Armenia - The building of the Armenian Foreign Ministry in Yerevan.
Armenia - The building of the Armenian Foreign Ministry in Yerevan.

Armenia criticized Russia on Thursday for linking Azerbaijan’s blockade of the Lachin corridor to Prime Minister Nikol Pashinian’s decision to recognize Azerbaijani sovereignty over Nagorno-Karabakh.

The Armenian Foreign Ministry said the Russian claims are “causing bewilderment and disappointment” in Yerevan.

The Russian Foreign Ministry spokeswoman, Maria Zakharova, said on Wednesday that the blockade and the resulting humanitarian crisis in the Armenian-populated region are a “consequence of Armenia’s recognition of Nagorno-Karabakh as part of the territory of Azerbaijan.” She pointed to joint statements to that effect that were adopted by Pashinian and Azerbaijani President Ilham Aliyev at their talks organized by the European Union in October 2022 and May 2023.

The statement issued as a result of the 2022 summit in Prague upheld a December 1991 declaration in which Armenia, Azerbaijan and other newly independent Soviet republics recognized each other’s Soviet-era borders.
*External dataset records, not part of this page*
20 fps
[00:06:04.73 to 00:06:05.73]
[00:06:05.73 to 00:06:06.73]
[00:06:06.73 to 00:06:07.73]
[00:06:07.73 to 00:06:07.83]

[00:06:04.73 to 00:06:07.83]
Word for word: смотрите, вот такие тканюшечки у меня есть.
In an extensive written response to Moscow, Zakharova’s Armenian opposite number, Ani Badalian, insisted that “nothing new was decided at Prague” as Aliyev and Pashinian simply reaffirmed their countries’ compliance with the Almaty Declaration.

Pashinian has repeatedly made a similar point. His political opponents and other critics argue, however, that the Armenian parliament ratified the declaration in February 1992 with serious reservations relating to Karabakh.
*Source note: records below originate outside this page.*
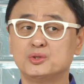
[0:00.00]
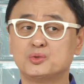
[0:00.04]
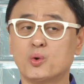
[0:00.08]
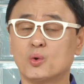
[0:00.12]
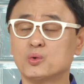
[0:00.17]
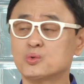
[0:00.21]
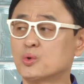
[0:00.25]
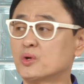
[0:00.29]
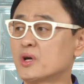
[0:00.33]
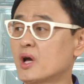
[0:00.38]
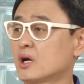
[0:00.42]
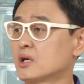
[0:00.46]

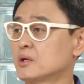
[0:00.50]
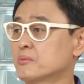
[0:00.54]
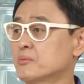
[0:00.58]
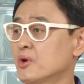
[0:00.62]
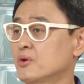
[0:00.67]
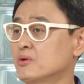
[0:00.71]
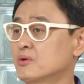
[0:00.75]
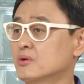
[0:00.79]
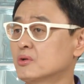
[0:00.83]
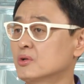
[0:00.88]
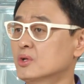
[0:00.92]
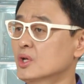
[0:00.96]
정도
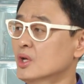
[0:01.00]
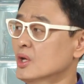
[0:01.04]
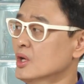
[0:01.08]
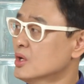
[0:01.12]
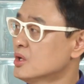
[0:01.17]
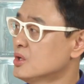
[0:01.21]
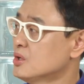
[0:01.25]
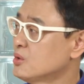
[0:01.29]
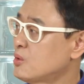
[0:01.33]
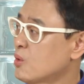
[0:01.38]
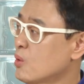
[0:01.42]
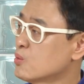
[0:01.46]
양이면은
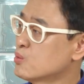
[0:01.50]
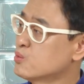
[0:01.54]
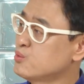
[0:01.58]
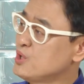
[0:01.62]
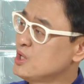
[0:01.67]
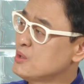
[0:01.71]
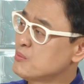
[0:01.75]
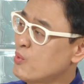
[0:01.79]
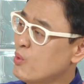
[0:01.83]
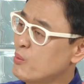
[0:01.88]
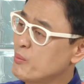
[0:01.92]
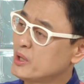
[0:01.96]
이거
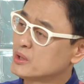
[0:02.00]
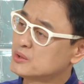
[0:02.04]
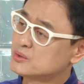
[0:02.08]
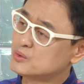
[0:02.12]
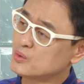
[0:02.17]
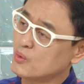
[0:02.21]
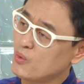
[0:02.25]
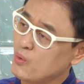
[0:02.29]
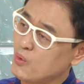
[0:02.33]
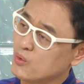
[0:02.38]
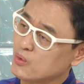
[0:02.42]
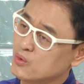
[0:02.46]
우리 아. 몸에
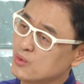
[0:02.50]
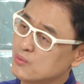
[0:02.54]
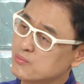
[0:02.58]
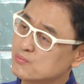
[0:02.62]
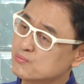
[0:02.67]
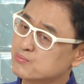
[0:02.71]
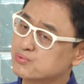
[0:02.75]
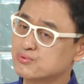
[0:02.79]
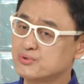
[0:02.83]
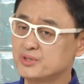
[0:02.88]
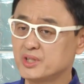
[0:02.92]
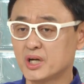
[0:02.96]

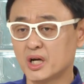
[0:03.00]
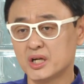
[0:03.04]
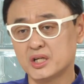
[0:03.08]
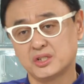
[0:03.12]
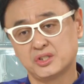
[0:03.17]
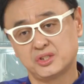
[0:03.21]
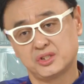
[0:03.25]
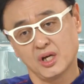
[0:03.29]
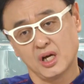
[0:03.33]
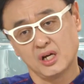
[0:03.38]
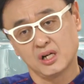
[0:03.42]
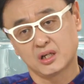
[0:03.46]
조금 무리가
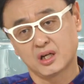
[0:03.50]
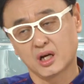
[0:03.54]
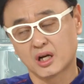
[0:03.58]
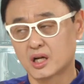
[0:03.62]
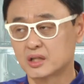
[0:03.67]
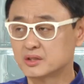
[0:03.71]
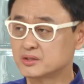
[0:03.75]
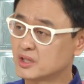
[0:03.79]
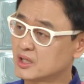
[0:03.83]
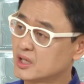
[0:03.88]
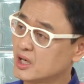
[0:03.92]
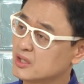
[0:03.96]
있지
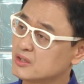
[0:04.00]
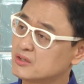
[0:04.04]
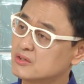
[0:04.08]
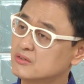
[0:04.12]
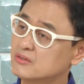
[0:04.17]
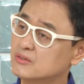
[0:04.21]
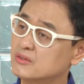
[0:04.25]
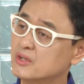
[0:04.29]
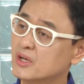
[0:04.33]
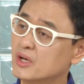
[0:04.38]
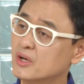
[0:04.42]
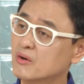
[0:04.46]
않을까라는 생각이
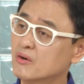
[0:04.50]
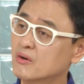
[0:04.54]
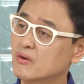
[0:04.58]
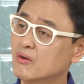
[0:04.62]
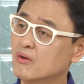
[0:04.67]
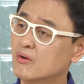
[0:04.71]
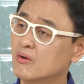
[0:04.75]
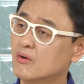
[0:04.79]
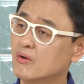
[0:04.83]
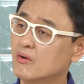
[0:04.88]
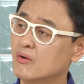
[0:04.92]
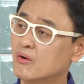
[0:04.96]
드는데요.
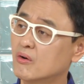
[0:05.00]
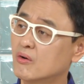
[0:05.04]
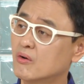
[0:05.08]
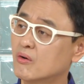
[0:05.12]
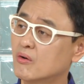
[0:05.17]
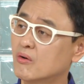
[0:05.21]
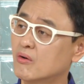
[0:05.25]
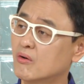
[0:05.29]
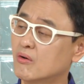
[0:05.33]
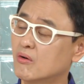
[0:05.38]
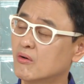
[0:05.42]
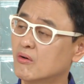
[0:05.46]

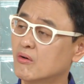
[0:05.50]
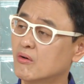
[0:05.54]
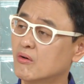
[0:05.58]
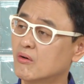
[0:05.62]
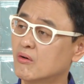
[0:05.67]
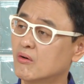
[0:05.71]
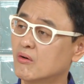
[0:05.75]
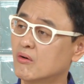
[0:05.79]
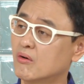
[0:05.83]
예, 그렇습니다.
Badalian said Russia itself has “repeatedly recognized Karabakh as part of Azerbaijan.” She also repeated Yerevan’s complains about the Russian peacekeepers’ failure to stop Azerbaijan from blocking traffic through the Lachin corridor

Pashinian likewise hit out at the peacekeepers as he opened a weekly session of his cabinet in Yerevan on Thursday. He said that Azerbaijan is continuing its “genocidal policy” against Karabakh’s population “in the presence of the Russian peacekeeping contingent.”

The bitter recriminations underscore Russia’s deepening rift with Armenia resulting in large measure from what Yerevan sees as a lack of Russian support in the conflict with Azerbaijan.
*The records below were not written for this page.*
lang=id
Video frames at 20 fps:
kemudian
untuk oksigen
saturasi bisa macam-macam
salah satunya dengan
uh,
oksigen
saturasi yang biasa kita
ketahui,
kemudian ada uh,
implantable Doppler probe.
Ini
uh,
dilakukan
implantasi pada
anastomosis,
Badalian pointed out that Moscow ignored an Armenian request for military assistance made when Azerbaijan launched offensive military operations along Armenia’s borders last September. The Armenian Foreign Ministry spokeswoman said the Azerbaijani “aggression” began just days after Baku rejected a Russian peace plan that would indefinitely delay agreement on Karabakh’s status. Yerevan backed that plan in August 2022, according to her.